Teaching, Learning, and Play in the Outdoors
Teachers evidenced that outdoor learning increases student engagement and enhances educational experience.
Mannion, G., Mattu, L. and Wilson, M. (2015). Teaching, learning, and play in the outdoors: a survey of school and pre-school provision in Scotland. Battleby, Redgorton, Perth: Scottish Natural Heritage.
This report provides new baseline measures on the impacts of taking learning outdoors. There is significant evidence on how outdoor learning provision is understood to enhance engagement, and challenge and enjoyment, for example. We can also report on the prevalence of themes in learning (such as sustainable development), the association of going outdoors with the pedagogical approaches taken (such as cooperative learning), and the effect of schools’ locations in areas of deprivation on provision.
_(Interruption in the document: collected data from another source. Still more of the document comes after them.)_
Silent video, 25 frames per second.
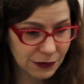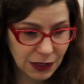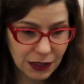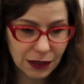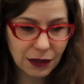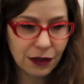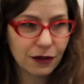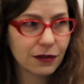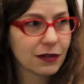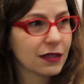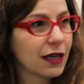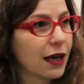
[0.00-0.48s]

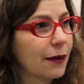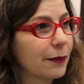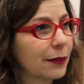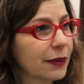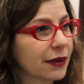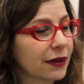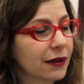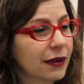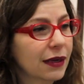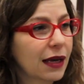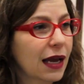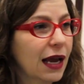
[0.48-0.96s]
close up.
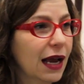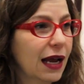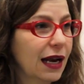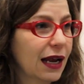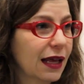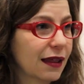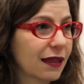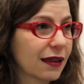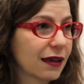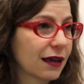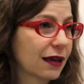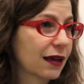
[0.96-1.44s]

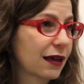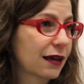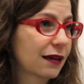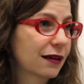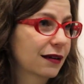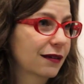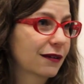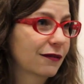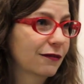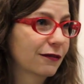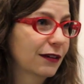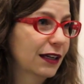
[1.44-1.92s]
And I think
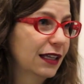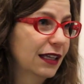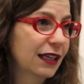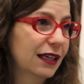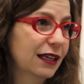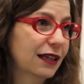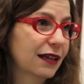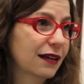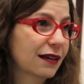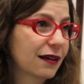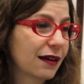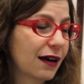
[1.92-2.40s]

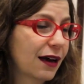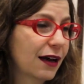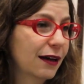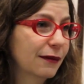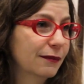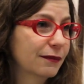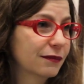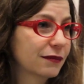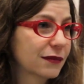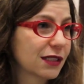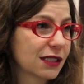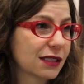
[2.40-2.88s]
really
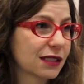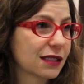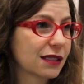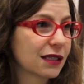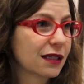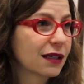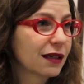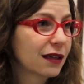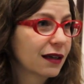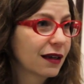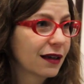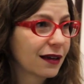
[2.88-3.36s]

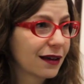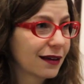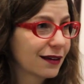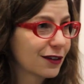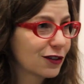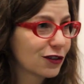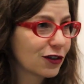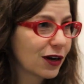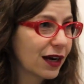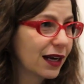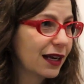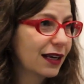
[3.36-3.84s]
just
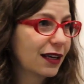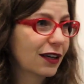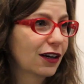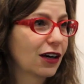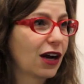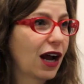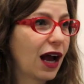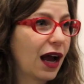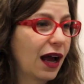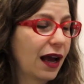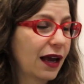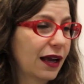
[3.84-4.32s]
training
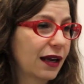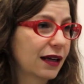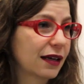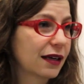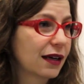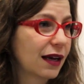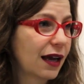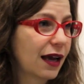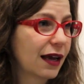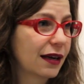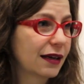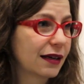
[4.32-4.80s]
your eye
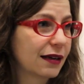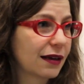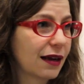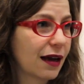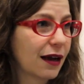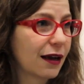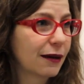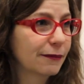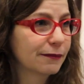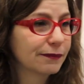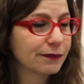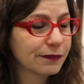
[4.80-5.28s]

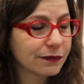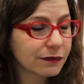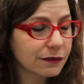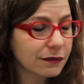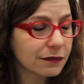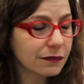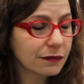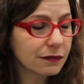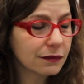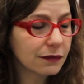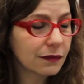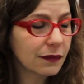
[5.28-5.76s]
and
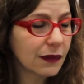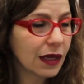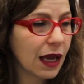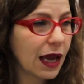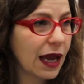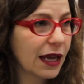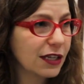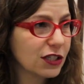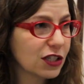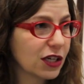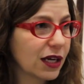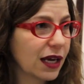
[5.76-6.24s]

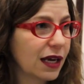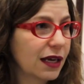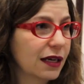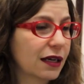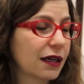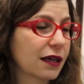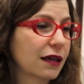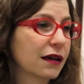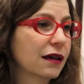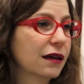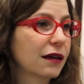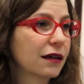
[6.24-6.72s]

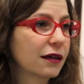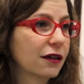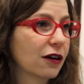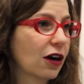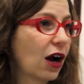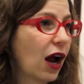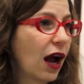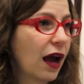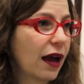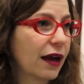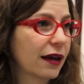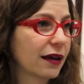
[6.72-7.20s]
educating
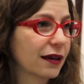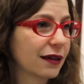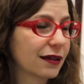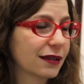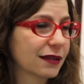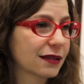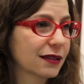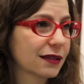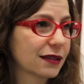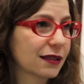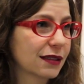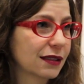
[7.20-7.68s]
your eye
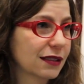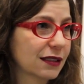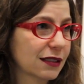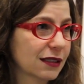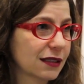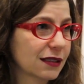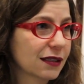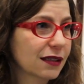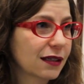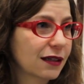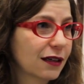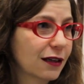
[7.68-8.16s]

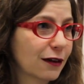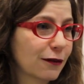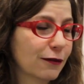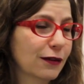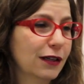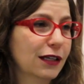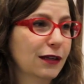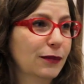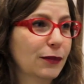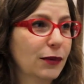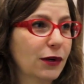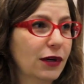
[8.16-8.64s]
is a
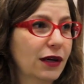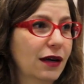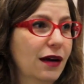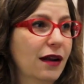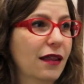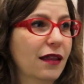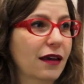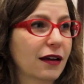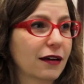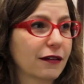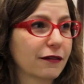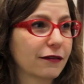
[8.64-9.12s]
really
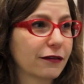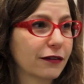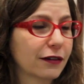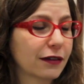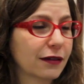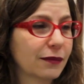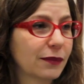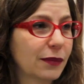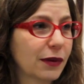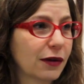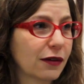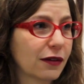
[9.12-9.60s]
important thing
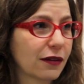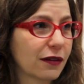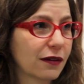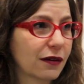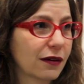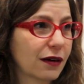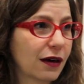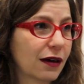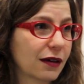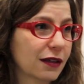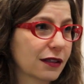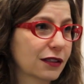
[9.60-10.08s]
for both
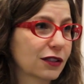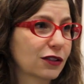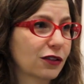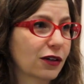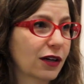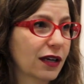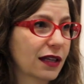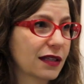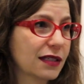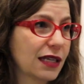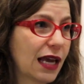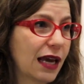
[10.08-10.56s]
art
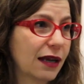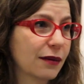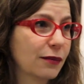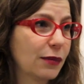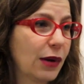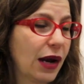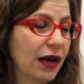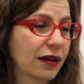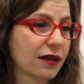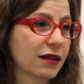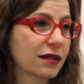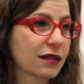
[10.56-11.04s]
historians and
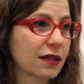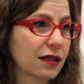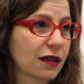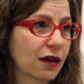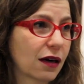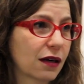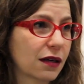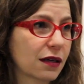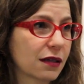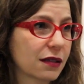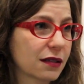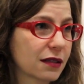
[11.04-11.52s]

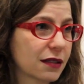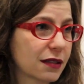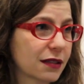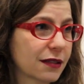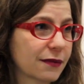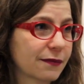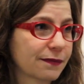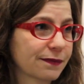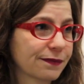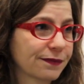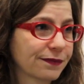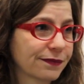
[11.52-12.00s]
practicing
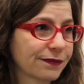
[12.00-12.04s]
artists.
Teachers resoundingly evidenced that taking learning outdoors has many effects: enriching learning and play, affording active and collaborative approaches, and enhancing many important aspects across a wide range of subject areas and thematic aspects. Overall, evidence suggests that pre-schools have made particularly good progress in increasing provisions, whilst many schools have increased outdoor provisions in grounds and on residential trips. However, across all sectors, further substantial increases are realistically achievable. The low average frequency of teacher-led trips beyond the grounds indicates local areas are particularly under-utilised by all sectors. Findings indicate outdoor learning across the curriculum is worthy of sustained attention, partnership working, and policy support. Further research and pre- and in-service teacher development are needed to (a) understand the different purposes, processes, and effects of outdoor learning and play in different settings, (b) to increase provision, (c) to address the particular challenges faced by each sector, and (d) to address issues distinctively faced in deprived areas.